WORK TO BE COMPLETED:
Give the data again in full, without pictures.

EXTRACTED MATERIAL:
Start of Block

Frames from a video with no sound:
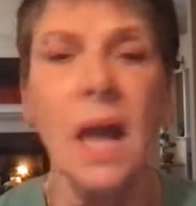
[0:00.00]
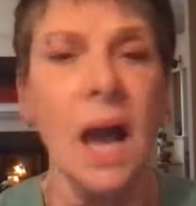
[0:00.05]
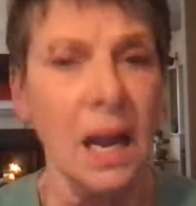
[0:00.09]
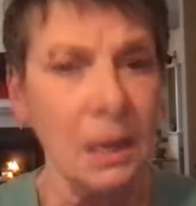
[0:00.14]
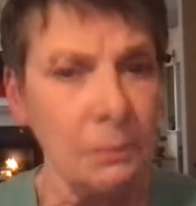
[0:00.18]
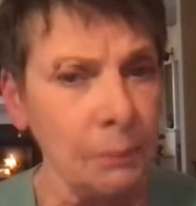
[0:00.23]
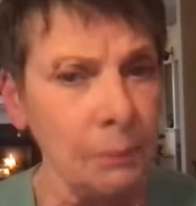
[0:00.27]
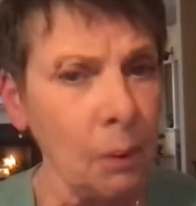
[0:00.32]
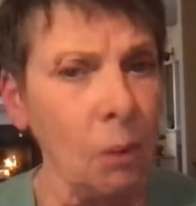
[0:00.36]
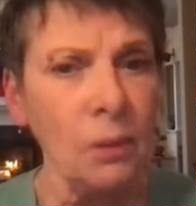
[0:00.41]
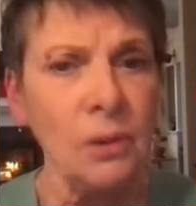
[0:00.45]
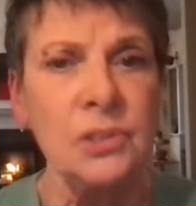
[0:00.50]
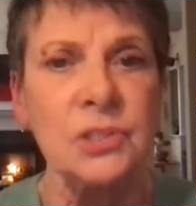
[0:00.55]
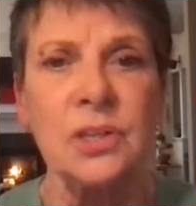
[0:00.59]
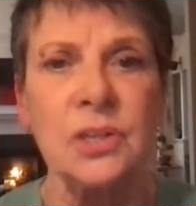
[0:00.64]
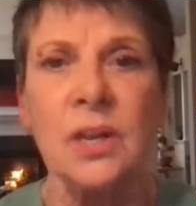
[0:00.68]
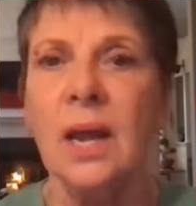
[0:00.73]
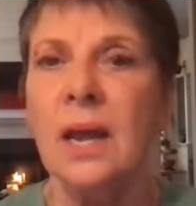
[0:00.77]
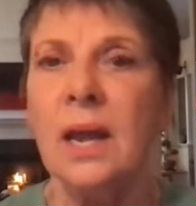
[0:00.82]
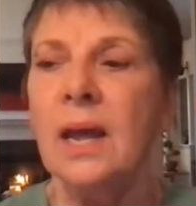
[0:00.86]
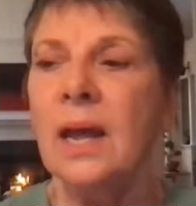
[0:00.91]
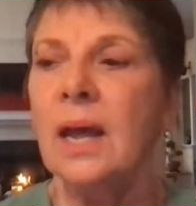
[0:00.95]
I'm Polish,
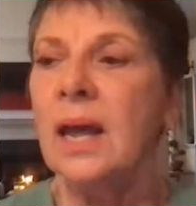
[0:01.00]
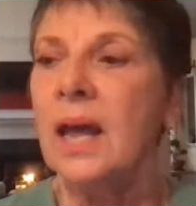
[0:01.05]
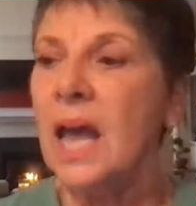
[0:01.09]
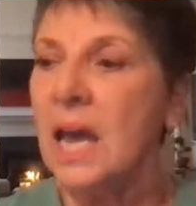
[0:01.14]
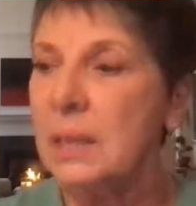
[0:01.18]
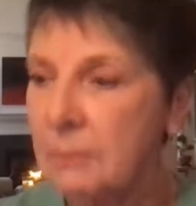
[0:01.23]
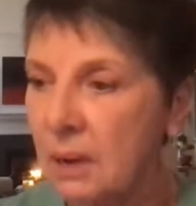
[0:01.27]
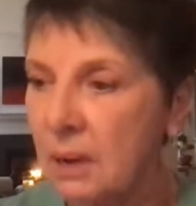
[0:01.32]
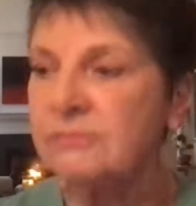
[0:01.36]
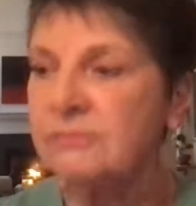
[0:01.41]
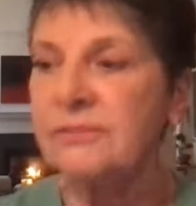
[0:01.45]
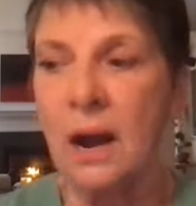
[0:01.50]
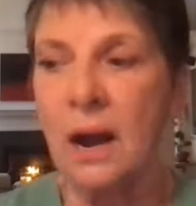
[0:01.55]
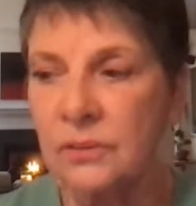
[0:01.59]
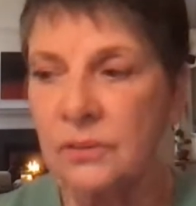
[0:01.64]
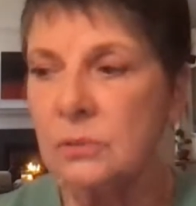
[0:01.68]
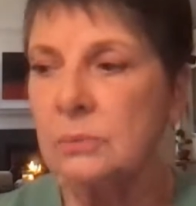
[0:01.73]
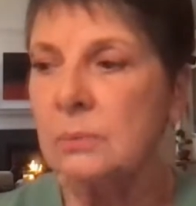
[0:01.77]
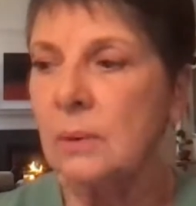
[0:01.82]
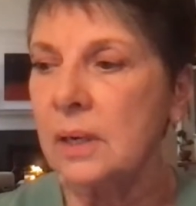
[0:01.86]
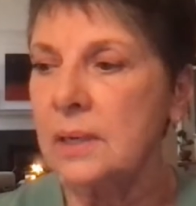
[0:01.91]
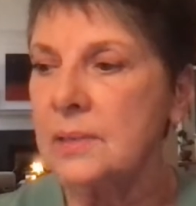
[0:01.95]
and my
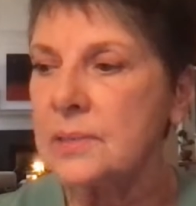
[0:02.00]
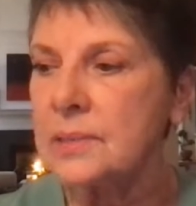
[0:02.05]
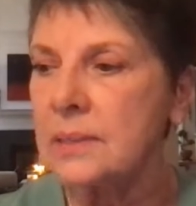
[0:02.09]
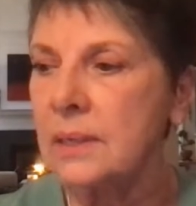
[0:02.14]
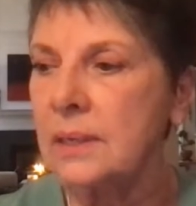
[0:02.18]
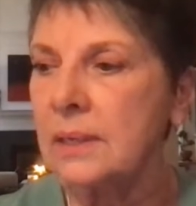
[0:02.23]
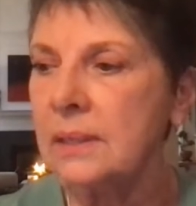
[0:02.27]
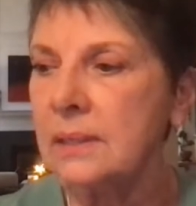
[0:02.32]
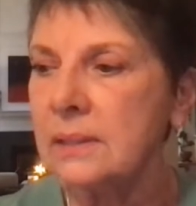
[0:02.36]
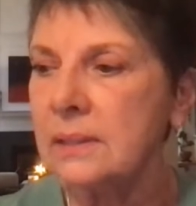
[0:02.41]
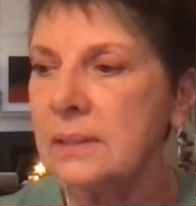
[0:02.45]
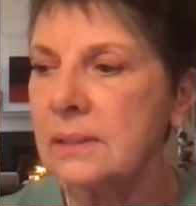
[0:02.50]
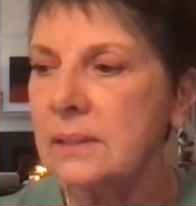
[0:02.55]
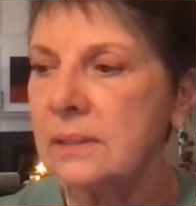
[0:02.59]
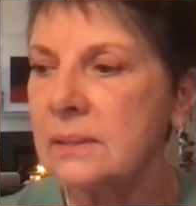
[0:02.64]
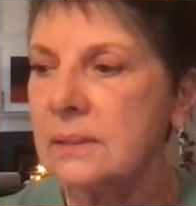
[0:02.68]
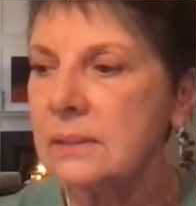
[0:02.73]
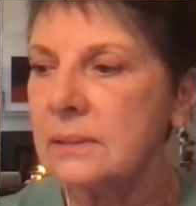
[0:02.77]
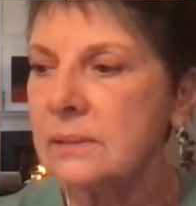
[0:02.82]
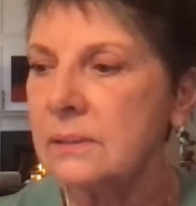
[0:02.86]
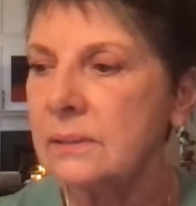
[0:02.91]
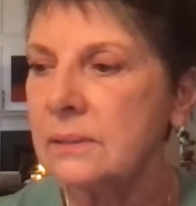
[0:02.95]
father was
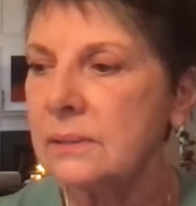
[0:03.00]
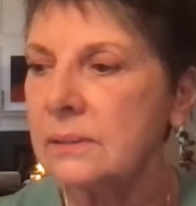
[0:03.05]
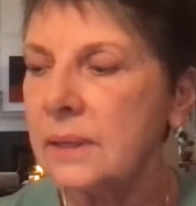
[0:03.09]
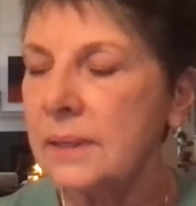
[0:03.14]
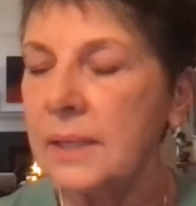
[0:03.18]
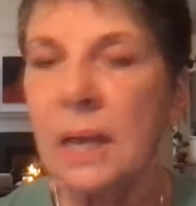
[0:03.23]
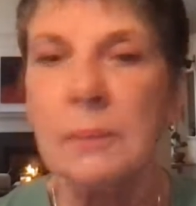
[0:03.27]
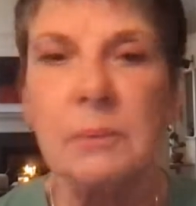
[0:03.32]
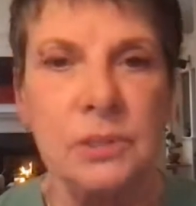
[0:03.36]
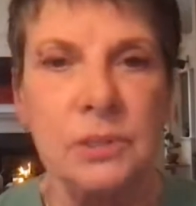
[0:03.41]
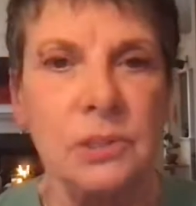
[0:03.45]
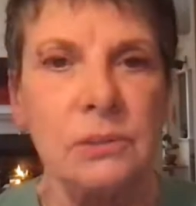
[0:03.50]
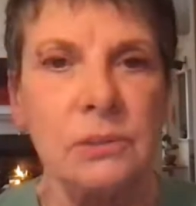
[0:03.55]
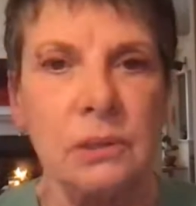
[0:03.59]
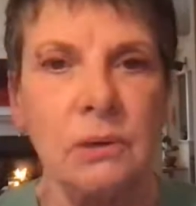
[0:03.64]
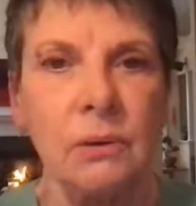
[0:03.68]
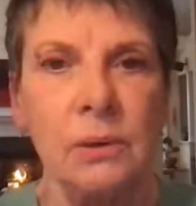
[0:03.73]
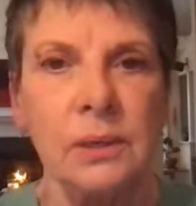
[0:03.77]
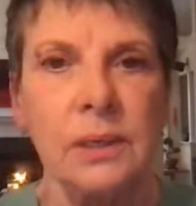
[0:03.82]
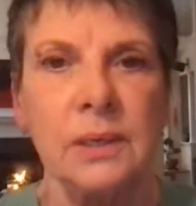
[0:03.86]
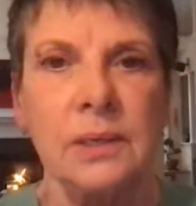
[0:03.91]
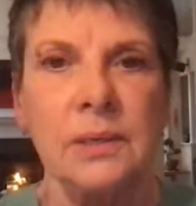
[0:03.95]
an amateur
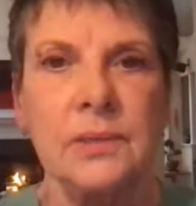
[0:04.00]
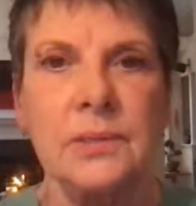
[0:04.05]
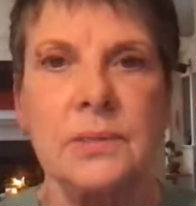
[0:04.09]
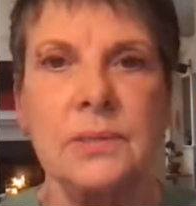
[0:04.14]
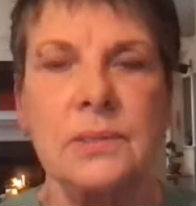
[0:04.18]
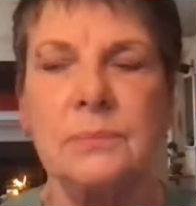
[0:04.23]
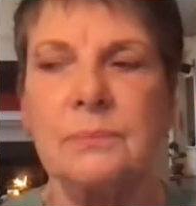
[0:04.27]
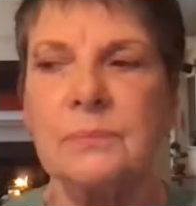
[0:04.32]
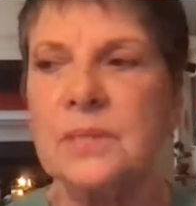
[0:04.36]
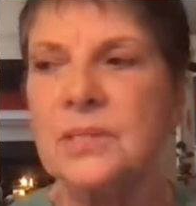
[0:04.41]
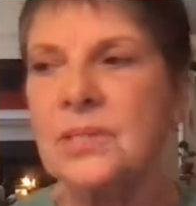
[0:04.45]
accordionist.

End of Block

ANSWER BOX:
Frames from a video with no sound:
[0:00.00]
[0:00.05]
[0:00.09]
[0:00.14]
[0:00.18]
[0:00.23]
[0:00.27]
[0:00.32]
[0:00.36]
[0:00.41]
[0:00.45]
[0:00.50]
[0:00.55]
[0:00.59]
[0:00.64]
[0:00.68]
[0:00.73]
[0:00.77]
[0:00.82]
[0:00.86]
[0:00.91]
[0:00.95]
I'm Polish,
[0:01.00]
[0:01.05]
[0:01.09]
[0:01.14]
[0:01.18]
[0:01.23]
[0:01.27]
[0:01.32]
[0:01.36]
[0:01.41]
[0:01.45]
[0:01.50]
[0:01.55]
[0:01.59]
[0:01.64]
[0:01.68]
[0:01.73]
[0:01.77]
[0:01.82]
[0:01.86]
[0:01.91]
[0:01.95]
and my
[0:02.00]
[0:02.05]
[0:02.09]
[0:02.14]
[0:02.18]
[0:02.23]
[0:02.27]
[0:02.32]
[0:02.36]
[0:02.41]
[0:02.45]
[0:02.50]
[0:02.55]
[0:02.59]
[0:02.64]
[0:02.68]
[0:02.73]
[0:02.77]
[0:02.82]
[0:02.86]
[0:02.91]
[0:02.95]
father was
[0:03.00]
[0:03.05]
[0:03.09]
[0:03.14]
[0:03.18]
[0:03.23]
[0:03.27]
[0:03.32]
[0:03.36]
[0:03.41]
[0:03.45]
[0:03.50]
[0:03.55]
[0:03.59]
[0:03.64]
[0:03.68]
[0:03.73]
[0:03.77]
[0:03.82]
[0:03.86]
[0:03.91]
[0:03.95]
an amateur
[0:04.00]
[0:04.05]
[0:04.09]
[0:04.14]
[0:04.18]
[0:04.23]
[0:04.27]
[0:04.32]
[0:04.36]
[0:04.41]
[0:04.45]
accordionist.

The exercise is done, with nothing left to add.